* _What needs to be done_:
A word-for-word copy of the data, pictures excluded, is what this task asks for.
====================
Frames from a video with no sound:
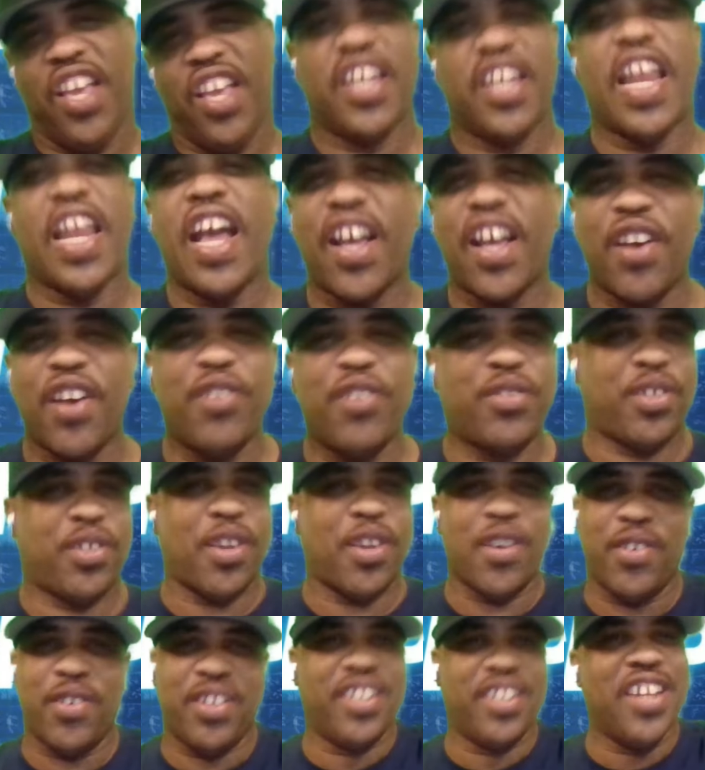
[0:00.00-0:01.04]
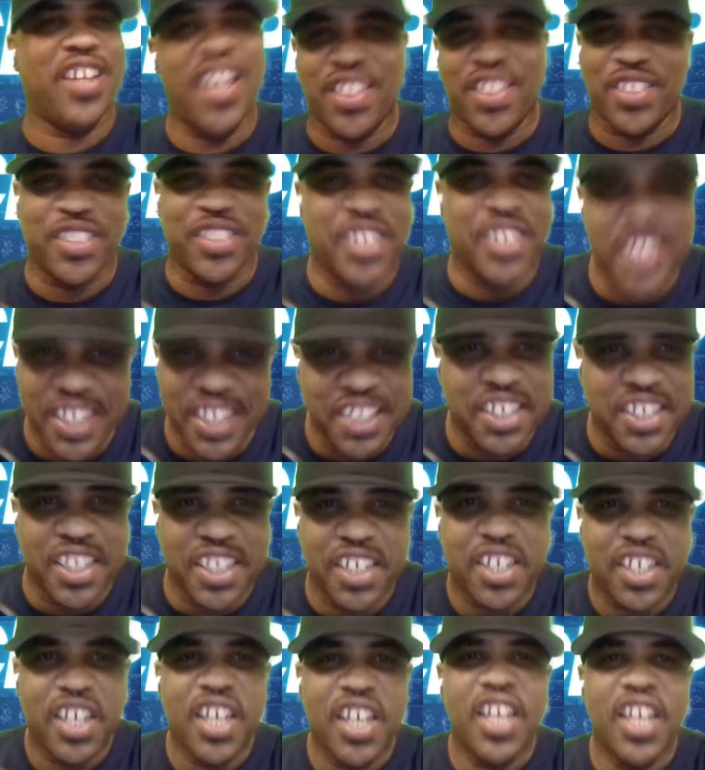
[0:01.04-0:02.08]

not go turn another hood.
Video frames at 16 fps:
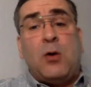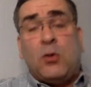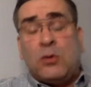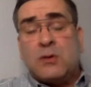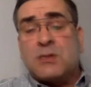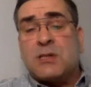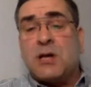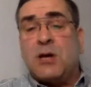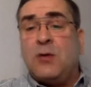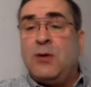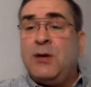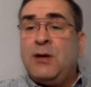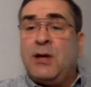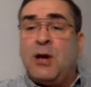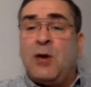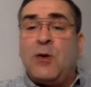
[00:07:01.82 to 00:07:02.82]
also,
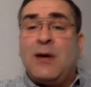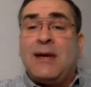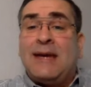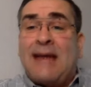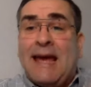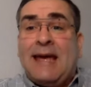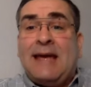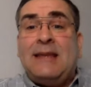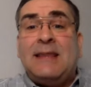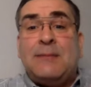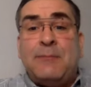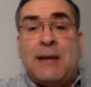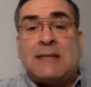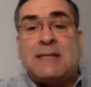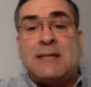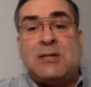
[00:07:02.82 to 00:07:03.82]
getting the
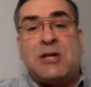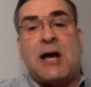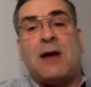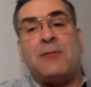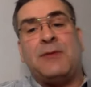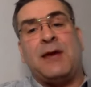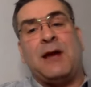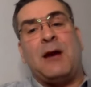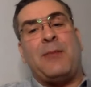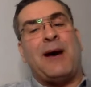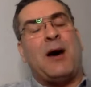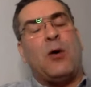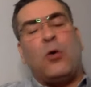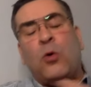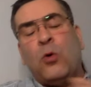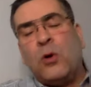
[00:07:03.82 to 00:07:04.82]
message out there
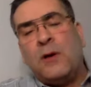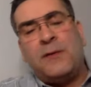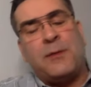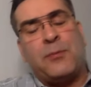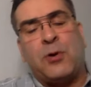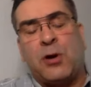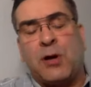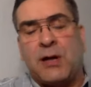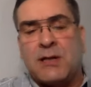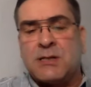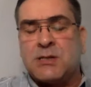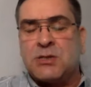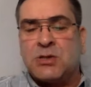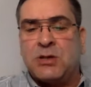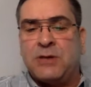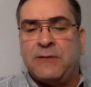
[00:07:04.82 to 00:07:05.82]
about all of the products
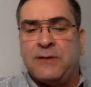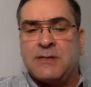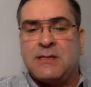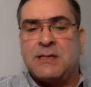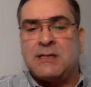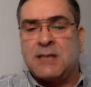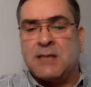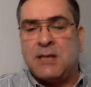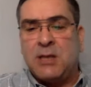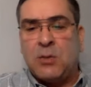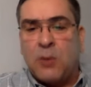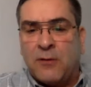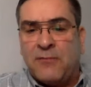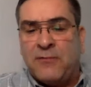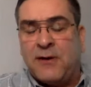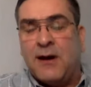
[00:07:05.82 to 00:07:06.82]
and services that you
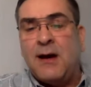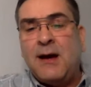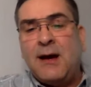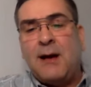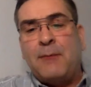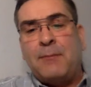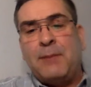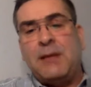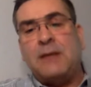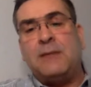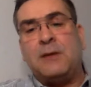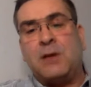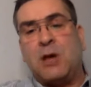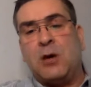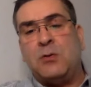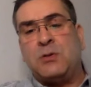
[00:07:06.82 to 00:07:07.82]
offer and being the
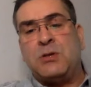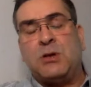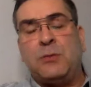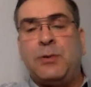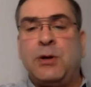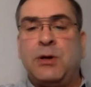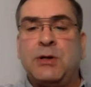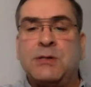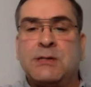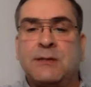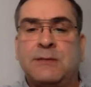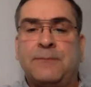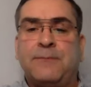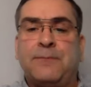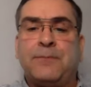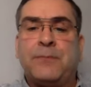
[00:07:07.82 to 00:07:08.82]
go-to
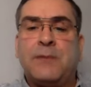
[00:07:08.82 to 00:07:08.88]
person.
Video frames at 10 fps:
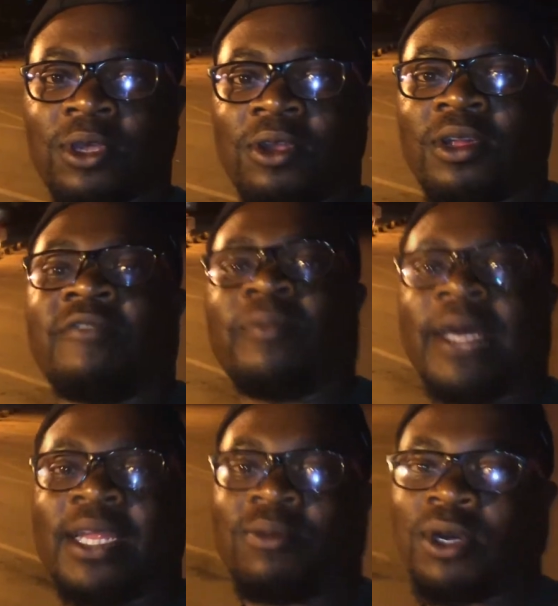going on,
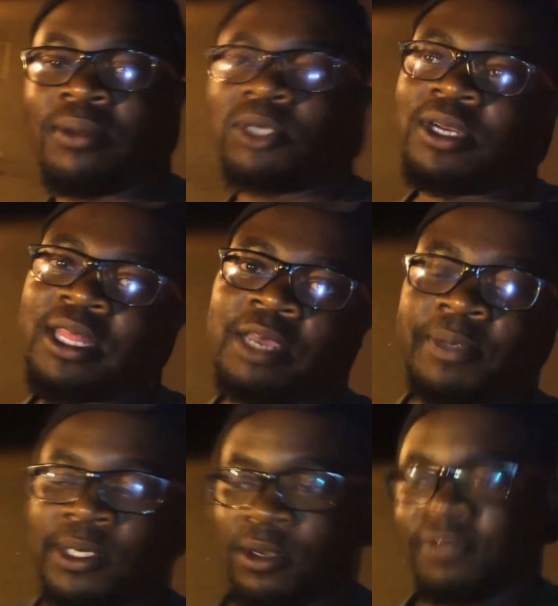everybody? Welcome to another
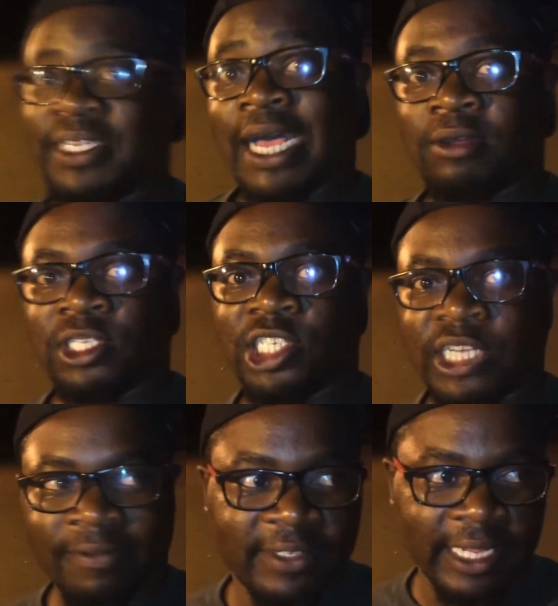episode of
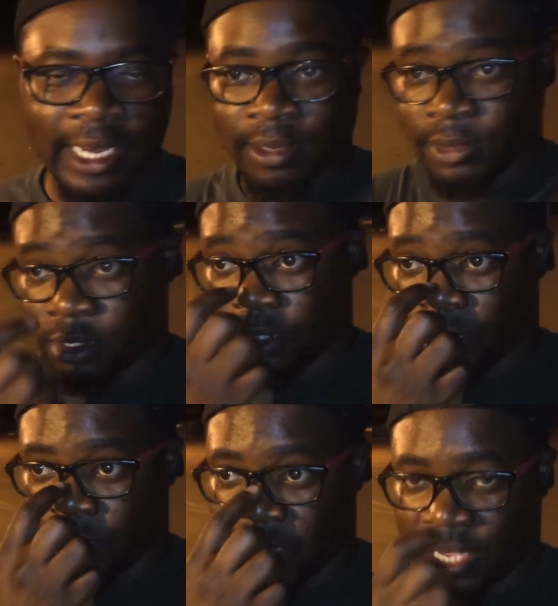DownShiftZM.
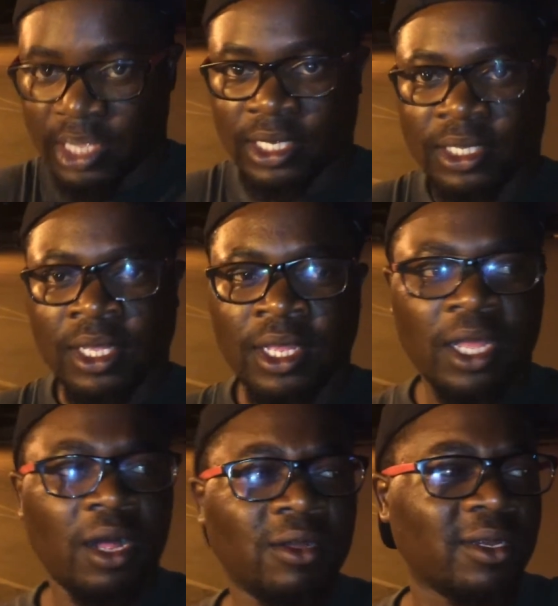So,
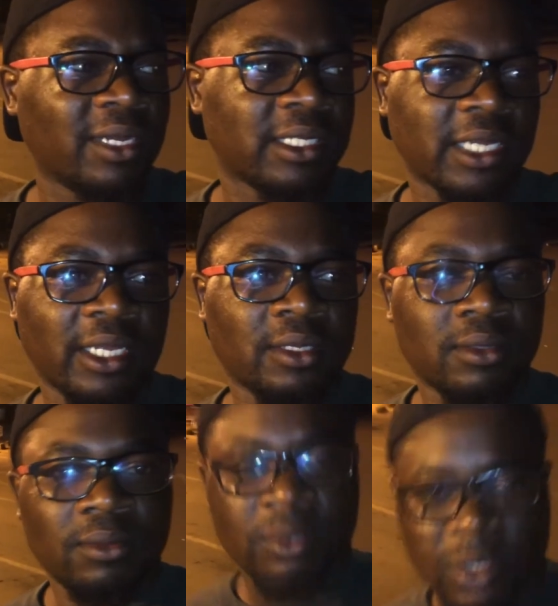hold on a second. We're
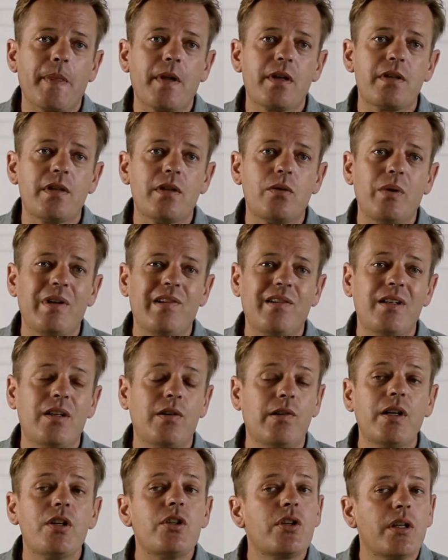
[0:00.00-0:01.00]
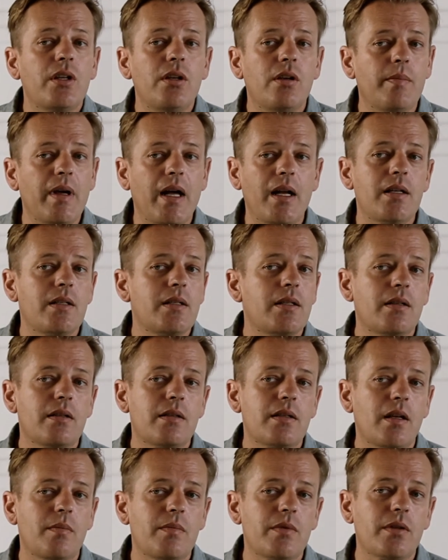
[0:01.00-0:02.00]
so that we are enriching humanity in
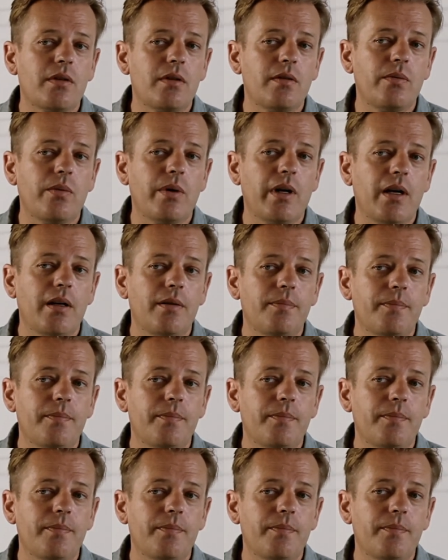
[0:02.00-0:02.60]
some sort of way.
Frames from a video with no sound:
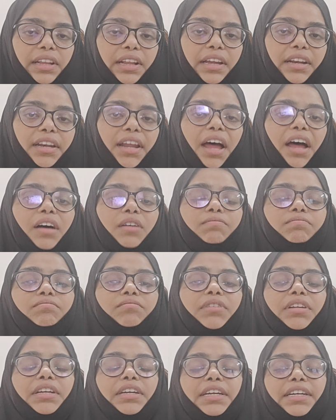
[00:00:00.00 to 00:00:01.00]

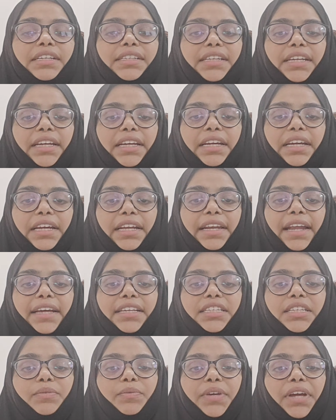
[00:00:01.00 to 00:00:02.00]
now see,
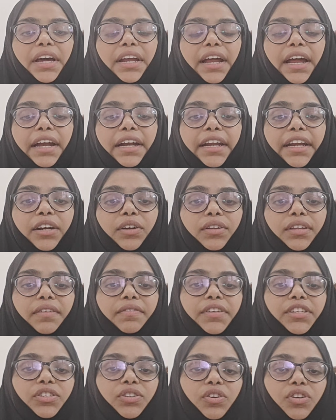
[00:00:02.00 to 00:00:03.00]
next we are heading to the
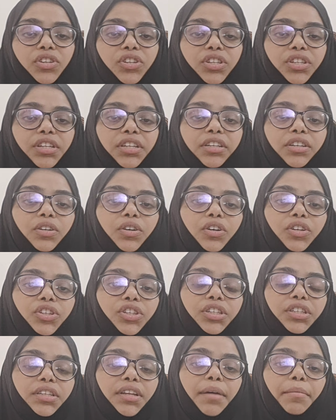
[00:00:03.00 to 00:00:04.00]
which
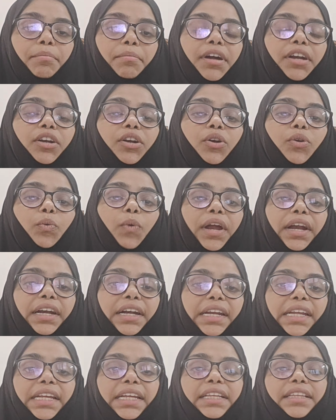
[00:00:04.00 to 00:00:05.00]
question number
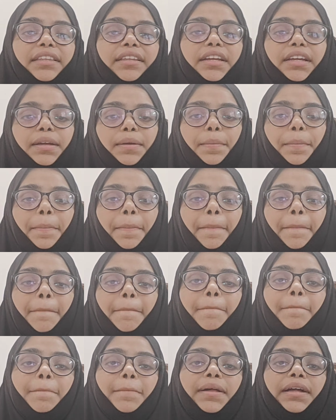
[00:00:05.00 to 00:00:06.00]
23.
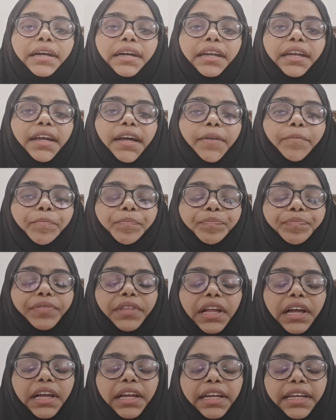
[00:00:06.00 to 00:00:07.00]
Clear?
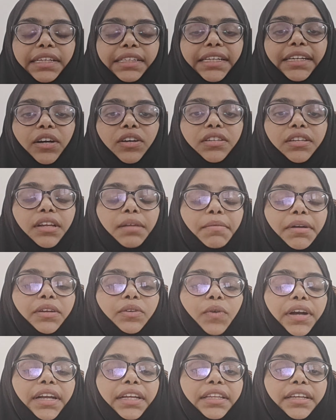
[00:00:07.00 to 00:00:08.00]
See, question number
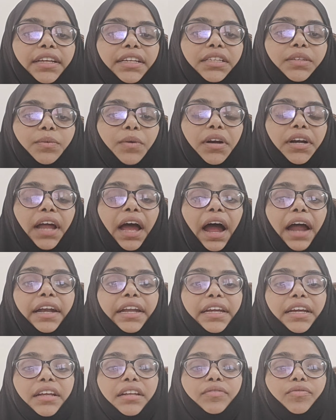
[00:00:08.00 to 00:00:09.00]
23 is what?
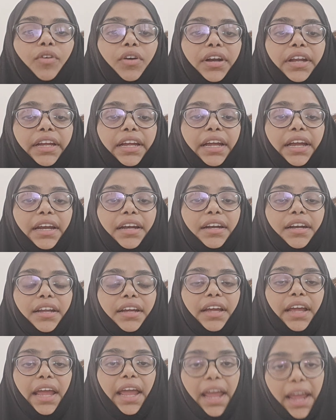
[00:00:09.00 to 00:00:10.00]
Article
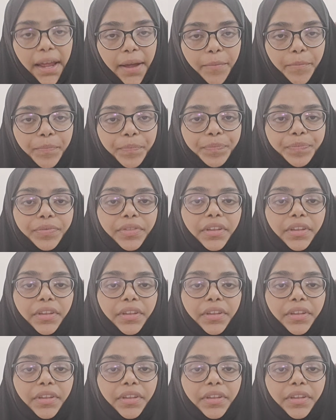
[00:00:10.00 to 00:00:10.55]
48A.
====================
* _Answer_:
Frames from a video with no sound:
[0:00.00-0:01.04]
[0:01.04-0:02.08]

not go turn another hood.
Video frames at 16 fps:
[00:07:01.82 to 00:07:02.82]
also,
[00:07:02.82 to 00:07:03.82]
getting the
[00:07:03.82 to 00:07:04.82]
message out there
[00:07:04.82 to 00:07:05.82]
about all of the products
[00:07:05.82 to 00:07:06.82]
and services that you
[00:07:06.82 to 00:07:07.82]
offer and being the
[00:07:07.82 to 00:07:08.82]
go-to
[00:07:08.82 to 00:07:08.88]
person.
Video frames at 10 fps:
going on,
everybody? Welcome to another
episode of
DownShiftZM.
So,
hold on a second. We're
[0:00.00-0:01.00]
[0:01.00-0:02.00]
so that we are enriching humanity in
[0:02.00-0:02.60]
some sort of way.
Frames from a video with no sound:
[00:00:00.00 to 00:00:01.00]

[00:00:01.00 to 00:00:02.00]
now see,
[00:00:02.00 to 00:00:03.00]
next we are heading to the
[00:00:03.00 to 00:00:04.00]
which
[00:00:04.00 to 00:00:05.00]
question number
[00:00:05.00 to 00:00:06.00]
23.
[00:00:06.00 to 00:00:07.00]
Clear?
[00:00:07.00 to 00:00:08.00]
See, question number
[00:00:08.00 to 00:00:09.00]
23 is what?
[00:00:09.00 to 00:00:10.00]
Article
[00:00:10.00 to 00:00:10.55]
48A.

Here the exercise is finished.